EXTRACTED RECORDS:
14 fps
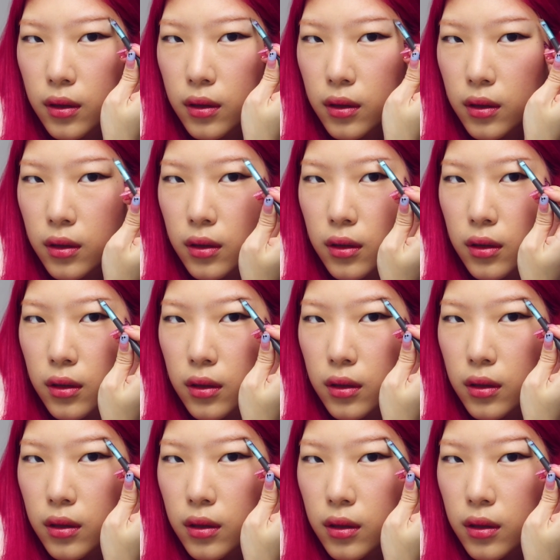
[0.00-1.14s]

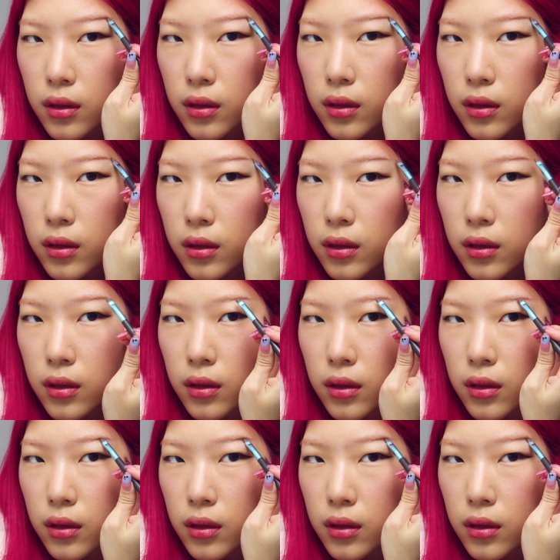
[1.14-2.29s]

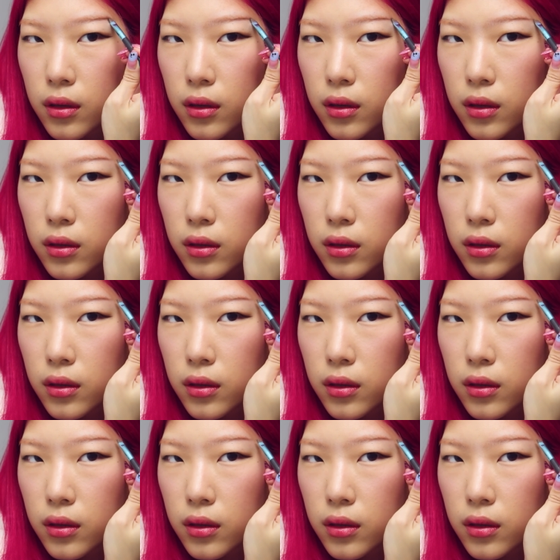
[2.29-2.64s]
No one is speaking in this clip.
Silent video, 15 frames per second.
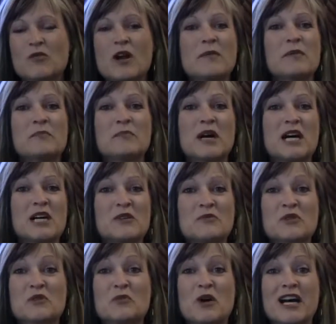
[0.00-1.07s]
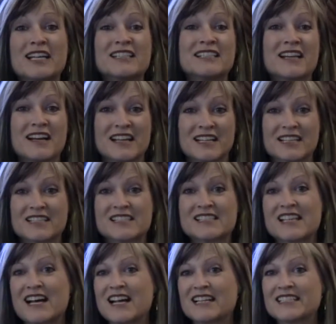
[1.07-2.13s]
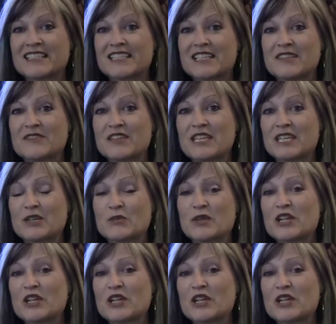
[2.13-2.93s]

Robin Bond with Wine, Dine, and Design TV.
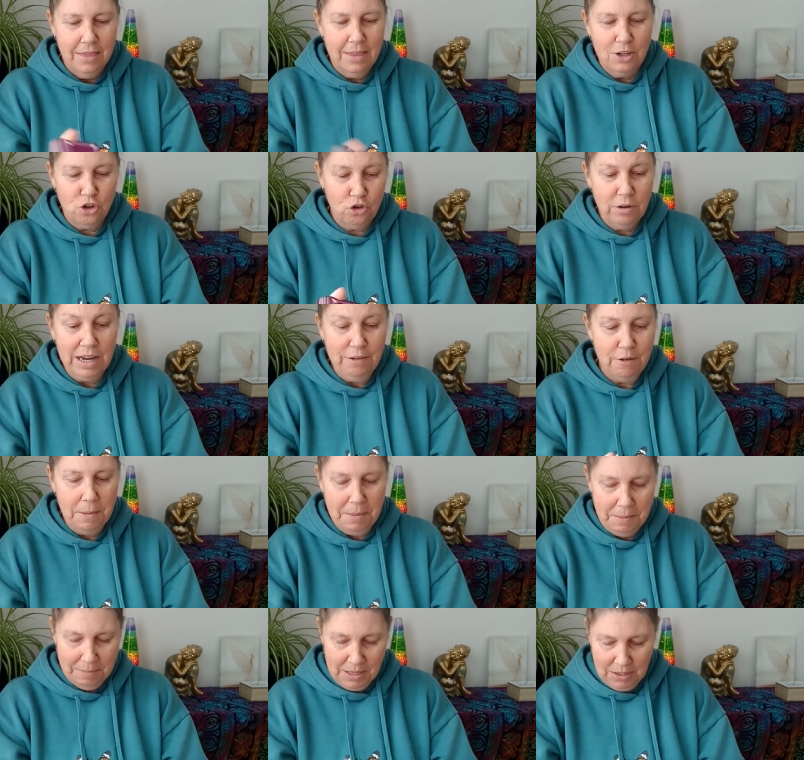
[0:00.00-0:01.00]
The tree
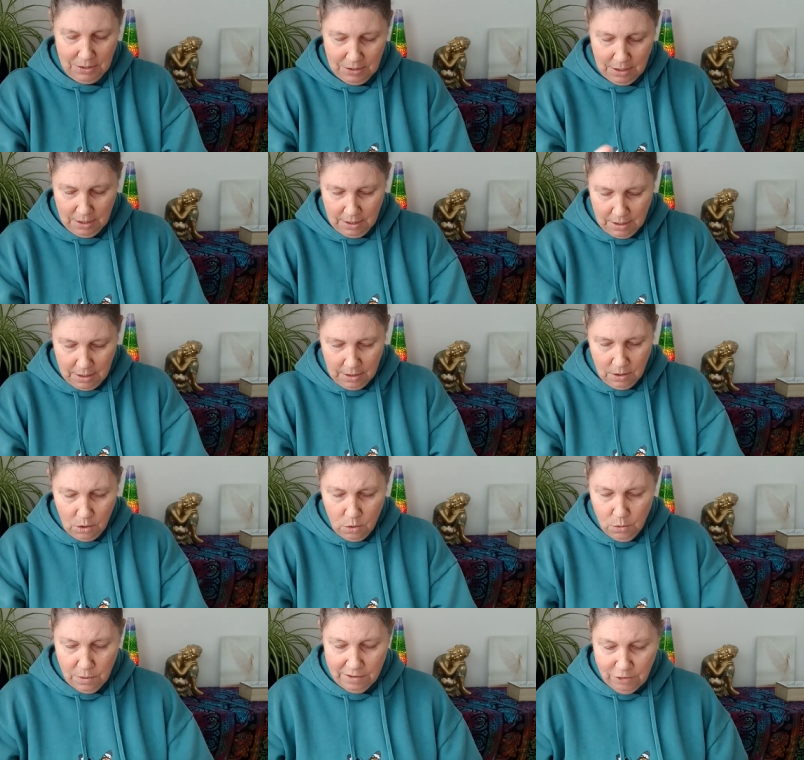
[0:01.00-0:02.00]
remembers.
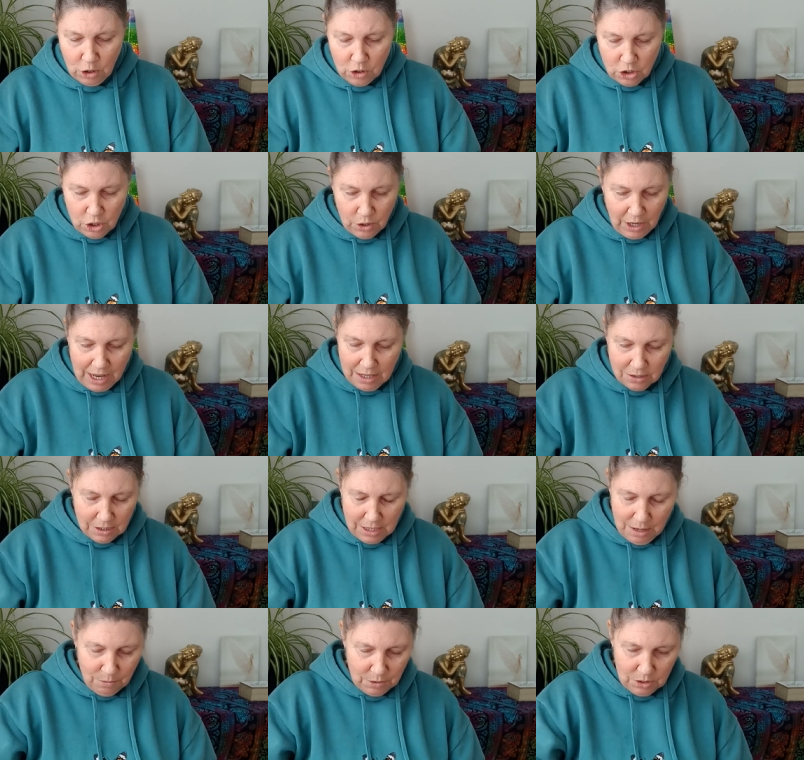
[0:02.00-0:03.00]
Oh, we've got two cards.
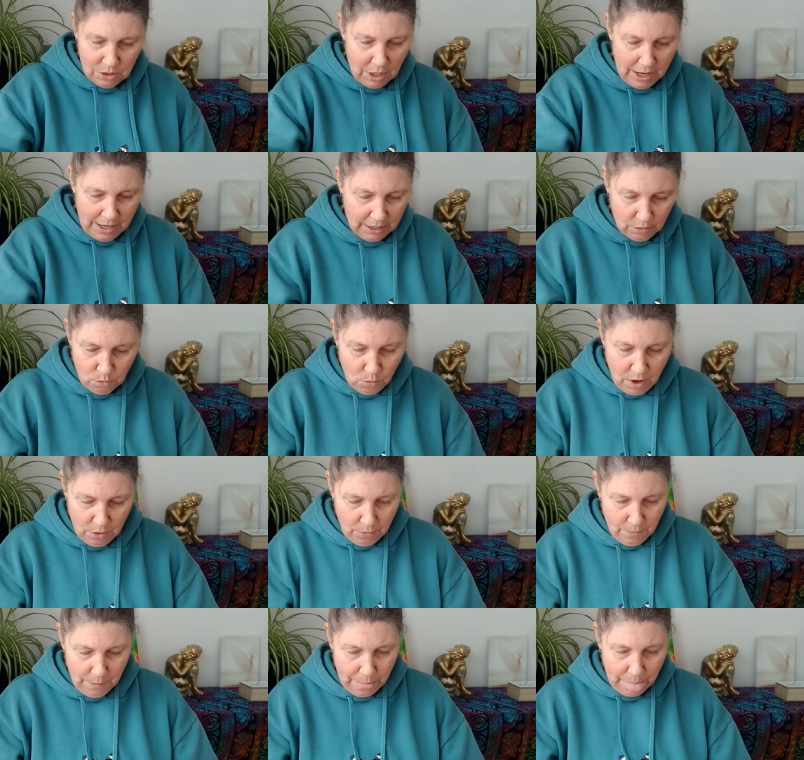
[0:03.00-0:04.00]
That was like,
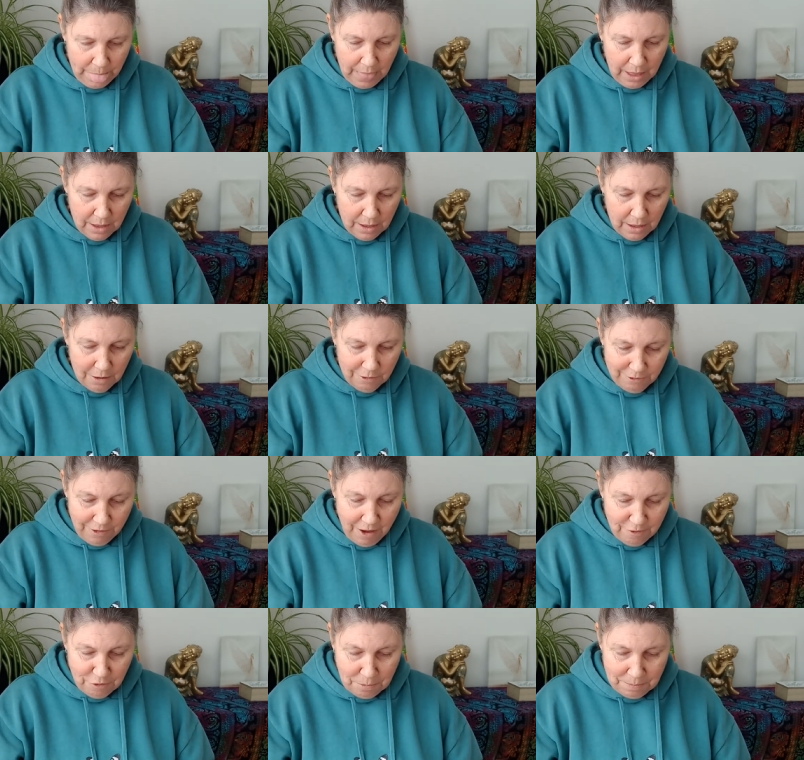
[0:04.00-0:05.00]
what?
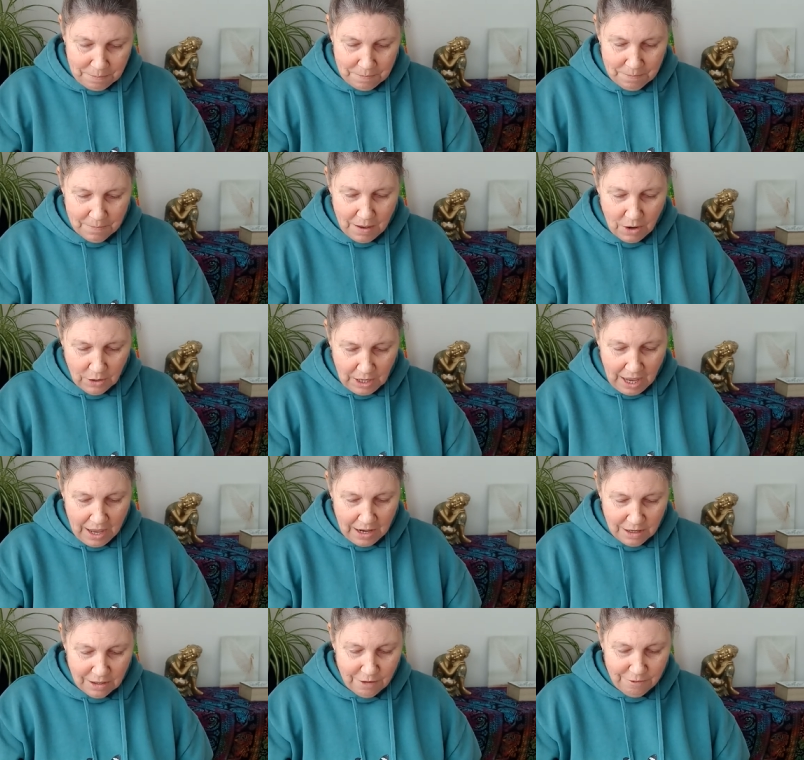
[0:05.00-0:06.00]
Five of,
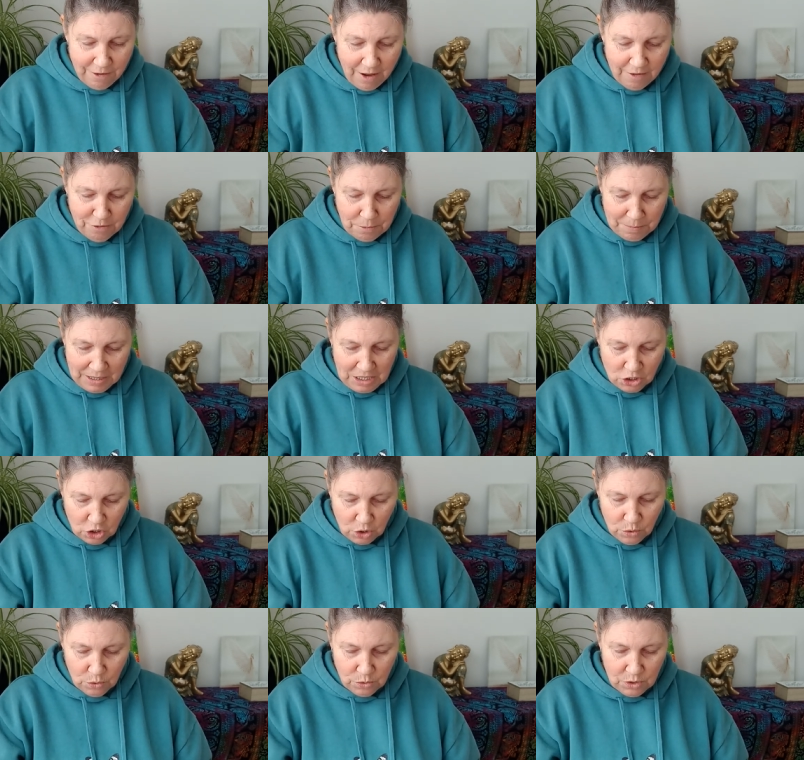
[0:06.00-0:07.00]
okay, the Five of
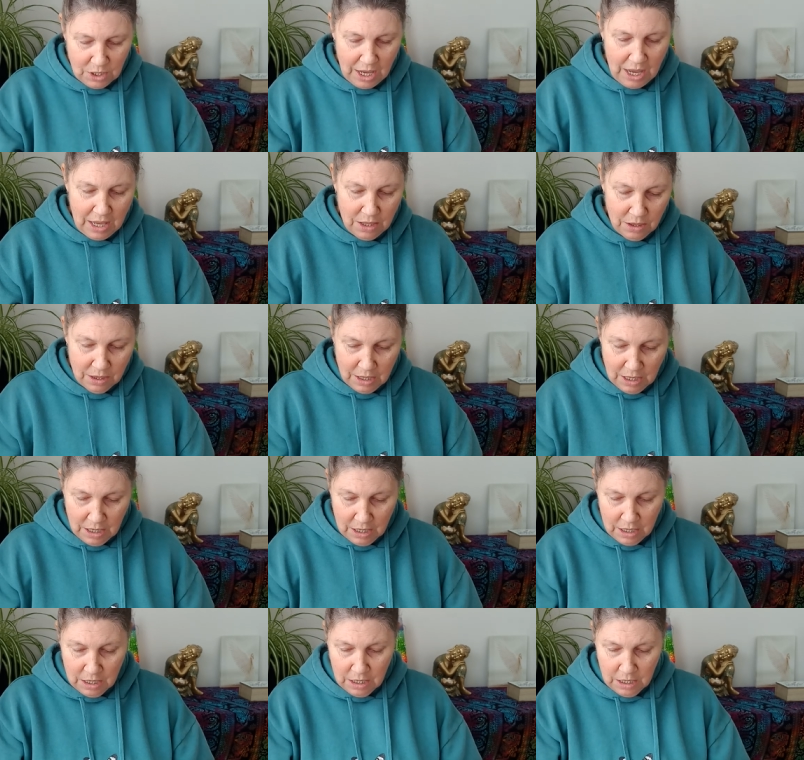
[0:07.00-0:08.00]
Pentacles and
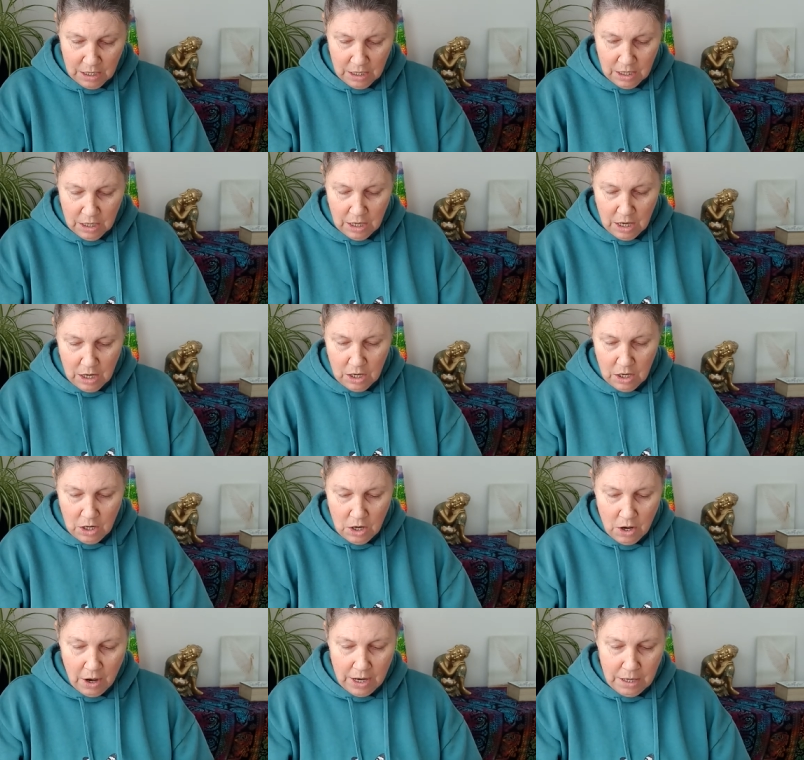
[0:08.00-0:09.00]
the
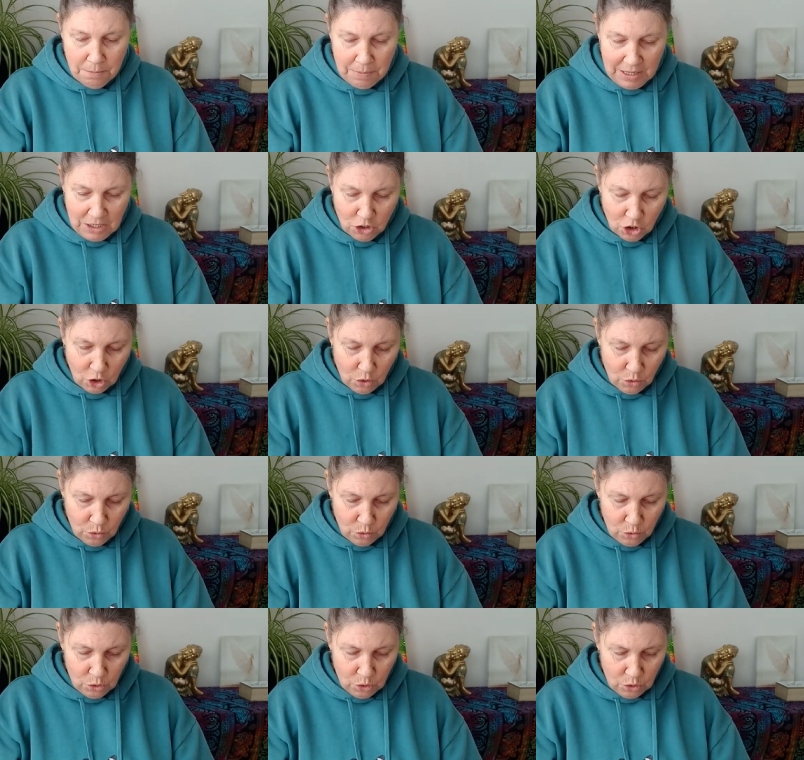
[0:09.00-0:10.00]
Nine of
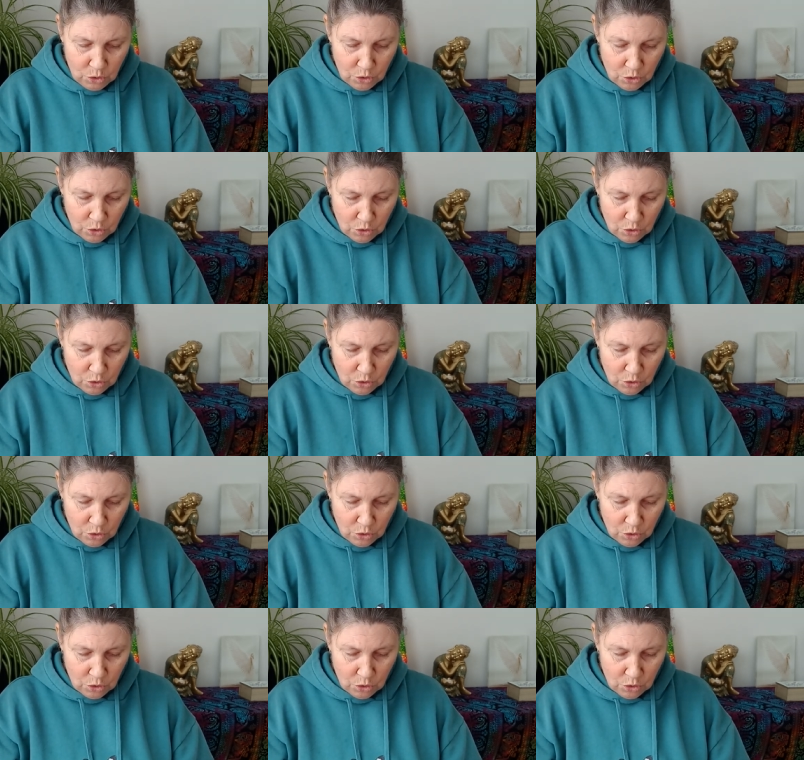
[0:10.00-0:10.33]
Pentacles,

TASK:
Give the records again exactly as they stand, so that only the pictures are missing.

PROBLEM SOLUTION:
14 fps
[0.00-1.14s]

[1.14-2.29s]

[2.29-2.64s]
No one is speaking in this clip.
Silent video, 15 frames per second.
[0.00-1.07s]
[1.07-2.13s]
[2.13-2.93s]

Robin Bond with Wine, Dine, and Design TV.
[0:00.00-0:01.00]
The tree
[0:01.00-0:02.00]
remembers.
[0:02.00-0:03.00]
Oh, we've got two cards.
[0:03.00-0:04.00]
That was like,
[0:04.00-0:05.00]
what?
[0:05.00-0:06.00]
Five of,
[0:06.00-0:07.00]
okay, the Five of
[0:07.00-0:08.00]
Pentacles and
[0:08.00-0:09.00]
the
[0:09.00-0:10.00]
Nine of
[0:10.00-0:10.33]
Pentacles,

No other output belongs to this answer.